6. Amendment to the United States Constitution

from Wikipedia, the free encyclopedia

The 6th Amendment to the Constitution of the United States of America , the Sixth Amendment , part of the Bill of Rights and guarantees in the prosecution by US federal courts certain rights. He makes sure that the accused

  • the right to an immediate public trial by jury ( jury have)
  • find out the reasons for the charge ,
  • to be confronted with the witnesses whose statements incriminate them,
  • may cause witnesses to be summoned in their defense,
  • Obtained legal counsel in their defense.

The Supreme Court , the Supreme Court of the United States decided later that these rights are so fundamental and important that they by the Due - Process clause of the 14th Amendment, which also for prosecution by courts US states apply.

text

“In all criminal prosecutions, the accused shall enjoy the right to a speedy and public trial, by an impartial jury of the State and district wherein the crime shall have been committed, which district shall have been previously ascertained by law, and to be informed of the nature and cause of the accusation; to be confronted with the witnesses against him; to have compulsory process for obtaining witnesses in his favor, and to have the Assistance of Counsel for his defense. "

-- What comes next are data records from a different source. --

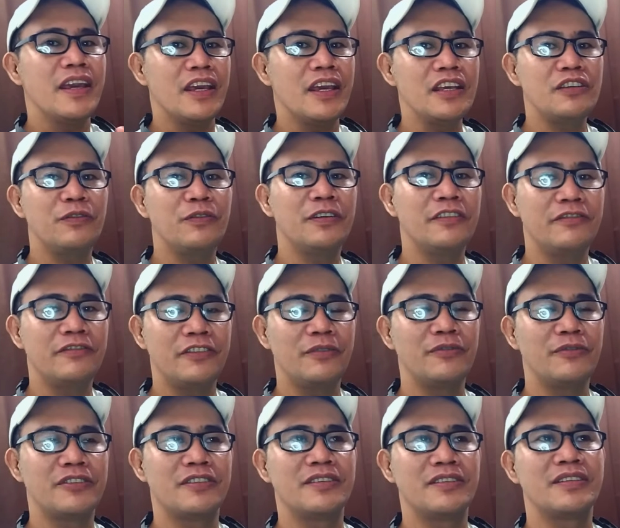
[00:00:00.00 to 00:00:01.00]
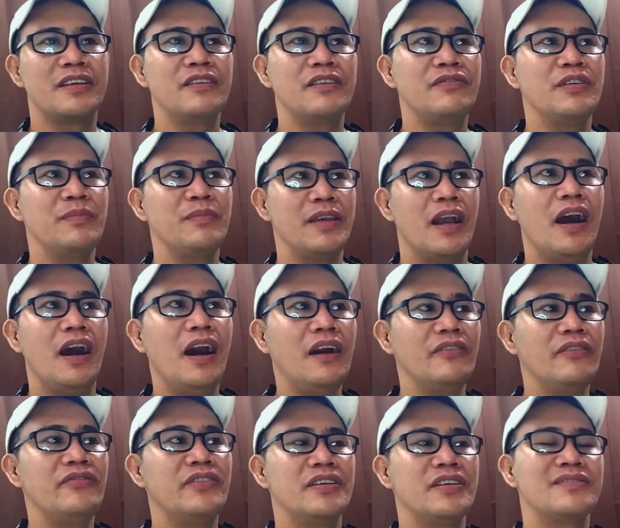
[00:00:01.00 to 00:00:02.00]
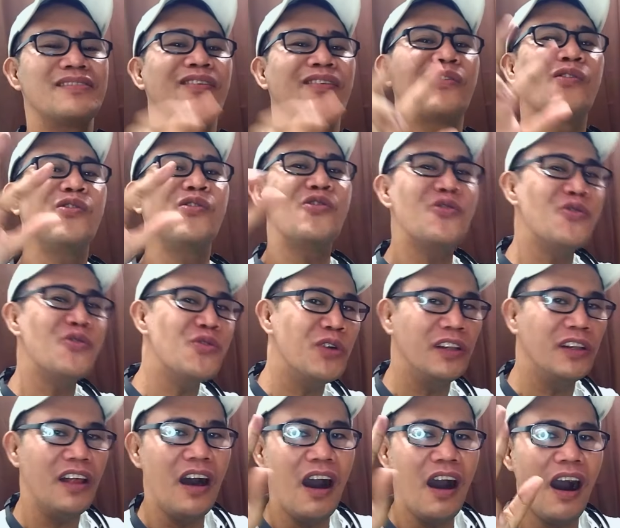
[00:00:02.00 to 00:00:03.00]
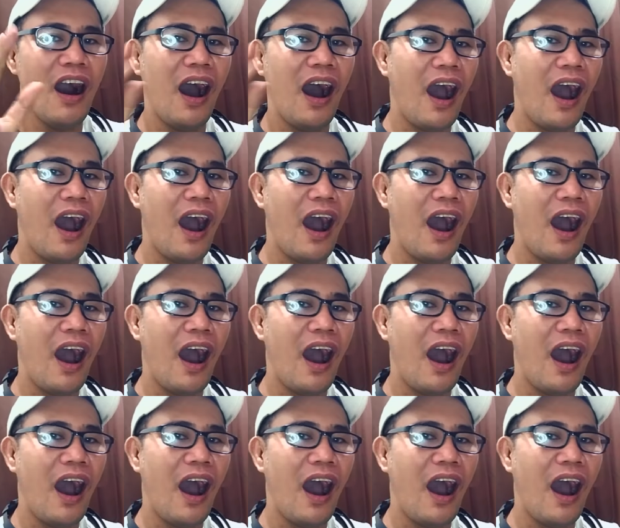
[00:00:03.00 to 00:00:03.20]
Each one of them was just giving me off this cool,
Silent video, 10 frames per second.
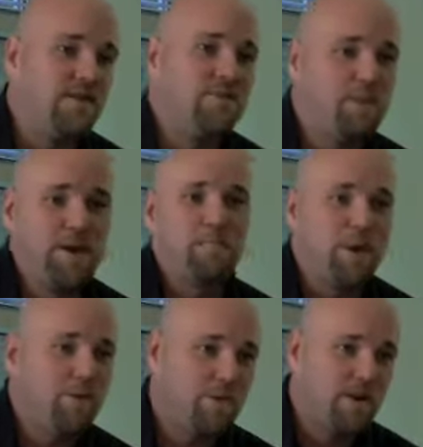It's pen and
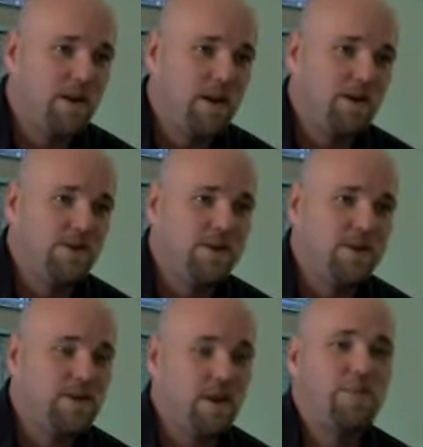paper,
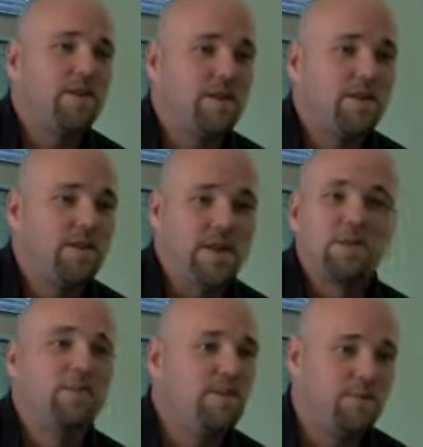so it's something that they're
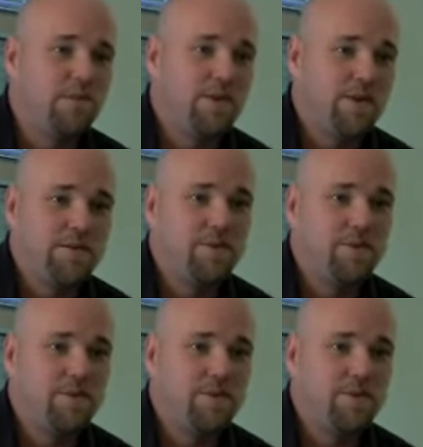intimately familiar with.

“In all criminal proceedings the accused has the right to an immediate and public trial before an impartial jury of the state and district in which the crime was committed, whereby the responsible district must be determined in advance by law. He is also entitled to be informed of the nature and reasons of the indictment and to be confronted with the witnesses, as well as to have witnesses summoned and a lawyer to defend him. "

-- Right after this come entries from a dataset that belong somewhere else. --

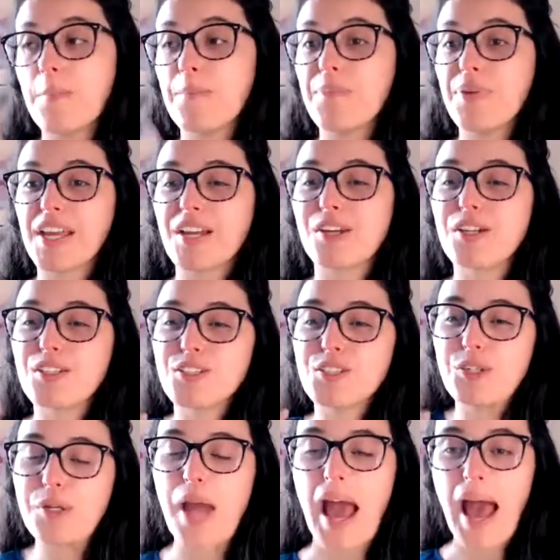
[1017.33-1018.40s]
Because
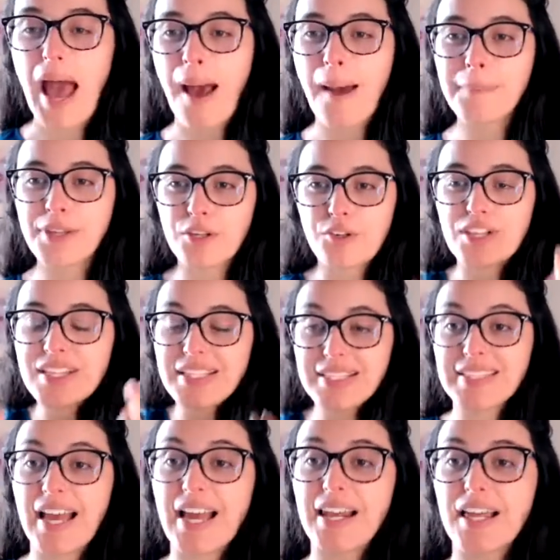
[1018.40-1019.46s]
you're happy, you're
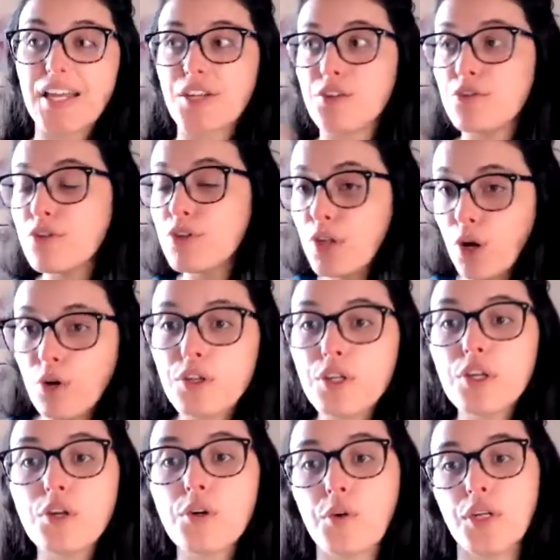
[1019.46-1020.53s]
excited,
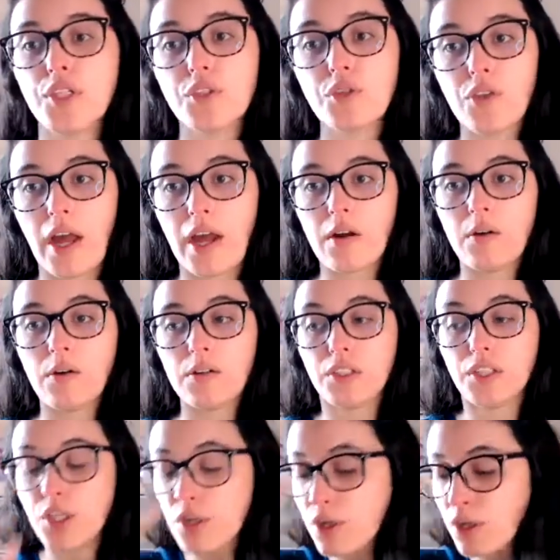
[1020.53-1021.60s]
you're going to that goal,
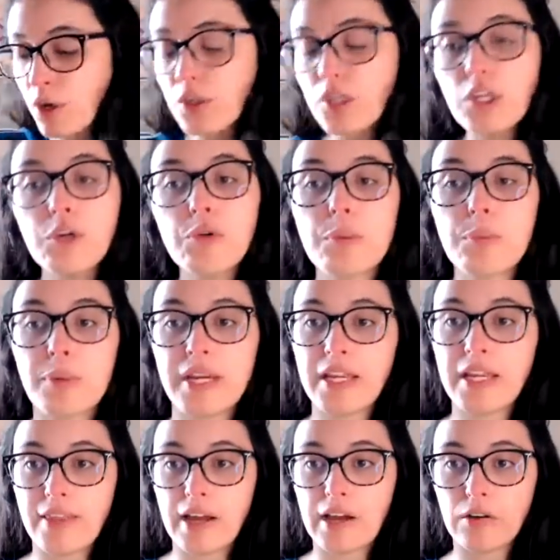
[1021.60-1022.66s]
you're
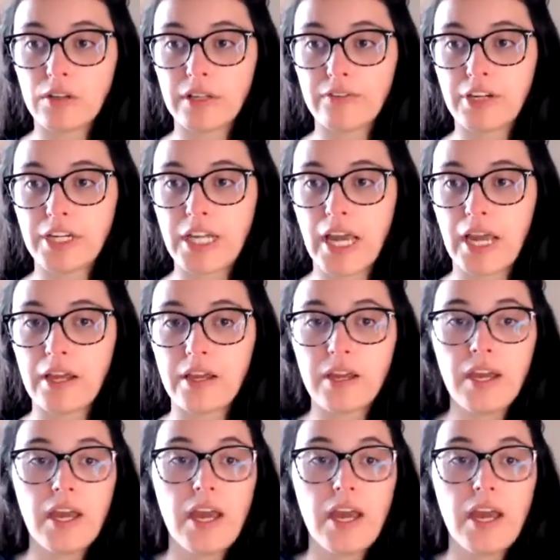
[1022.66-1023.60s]
repeating that goal every day.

The 6th Amendment to the Constitution is listed as the eighth article ("Article the eighth") in the bill passed by the US Congress .

history

The original text of the US Constitution aroused some opposition for failing to adequately guarantee civil rights. In response, the Sixth Amendment, along with the rest of the Bill of Rights, was proposed by the US Congress in 1789 . On December 15, 1791, the Bill of Rights had been ratified by the necessary number of states and thus passed.

Immediate process

According to the Sixth Amendment, the defendants in criminal matters have the right to an immediate trial . In the case of Barker v. In 1971 the Supreme Court ruled that Wingo had to decide on a case-by-case basis whether or not the defendants were denied this right. One of the factors recognized by the Supreme Court in making this decision is how long the defendant must wait to be tried, but it has never been specifically ruled that beyond a certain length of time the right to an immediate trial will not be granted. Another recognized factor is the reason for the delay in the process. The prosecution must not unduly delay a process for their own benefit, but the process may be shifted to the presence of a long absent witnesses ensured. The other factors that need to be considered are the time and manner in which the defendant made their claims and the degree of harm the delay caused to the defendant. If a defendant's right to immediate trial is found to have been violated, the indictment must be abandoned and / or the sentence overturned. Once this is done because of the non-granted right to an immediate trial, the defendant cannot be prosecuted for the offense that was the subject of the previous trial.

Public process

Processes don't necessarily have to be public ; they may be regulated appropriately in order to avoid influencing the jury by the public. Trials may only be held in camera at the behest of the government if the government does

[shows] an overriding interest based on findings that closure is essential to preserve higher values ​​and is narrowly tailored to serve that interest.
("[Indicates] an overriding interest based on judgments that the exclusion of the public is necessary to uphold higher values, and that it is closely tailored to serve that interest.")

The accused may also ask that the trial be held in camera; in such a case it has to be proven that

first, there is a substantial probability that the defendant's right to a fair trial will be prejudiced by publicity that closure would prevent, and second, reasonable alternatives to closure cannot adequately protect the defendant's fair trial rights.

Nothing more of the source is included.